Dataset records

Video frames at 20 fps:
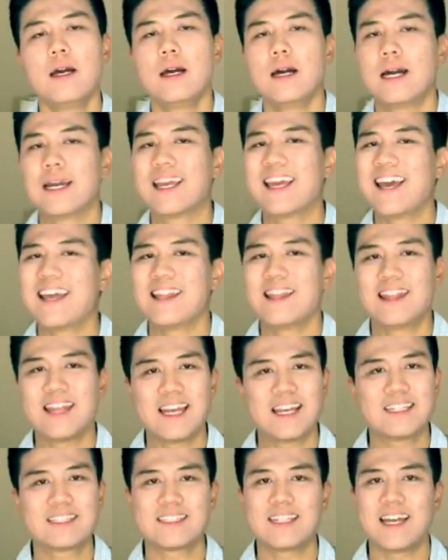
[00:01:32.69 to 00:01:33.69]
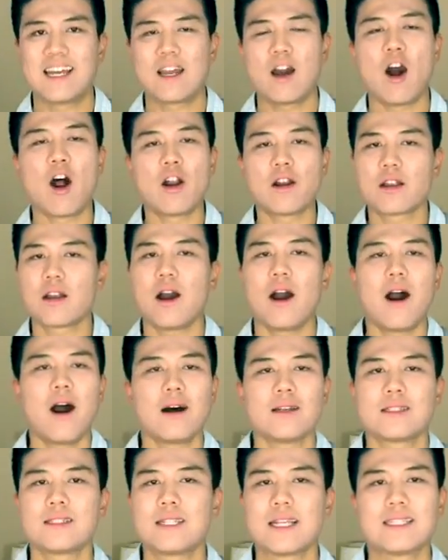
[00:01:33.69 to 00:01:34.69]
Again, things like hard
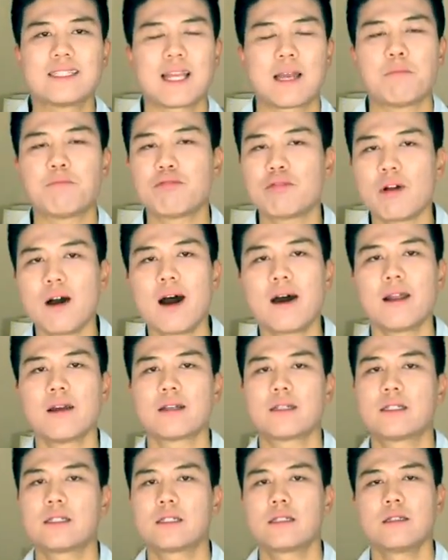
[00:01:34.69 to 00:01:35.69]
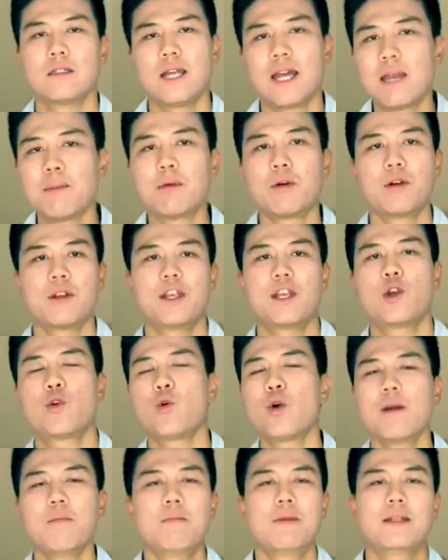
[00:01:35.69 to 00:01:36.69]
costs, things like products, labor,
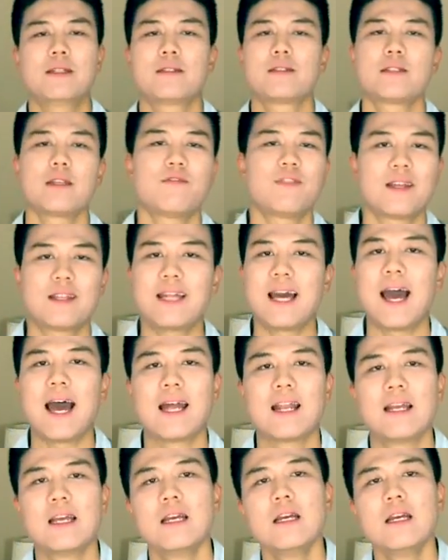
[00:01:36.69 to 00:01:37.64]
equipment, stuff like that.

[Task item]
Retype the lines exactly as they appear, beginning with the line that contains "[00:01:33.69 to 00:01:34.69]" and ending with the final line of the entries, and omit the pictures.

[Answer for the task]
[00:01:33.69 to 00:01:34.69]
Again, things like hard
[00:01:34.69 to 00:01:35.69]
[00:01:35.69 to 00:01:36.69]
costs, things like products, labor,
[00:01:36.69 to 00:01:37.64]
equipment, stuff like that.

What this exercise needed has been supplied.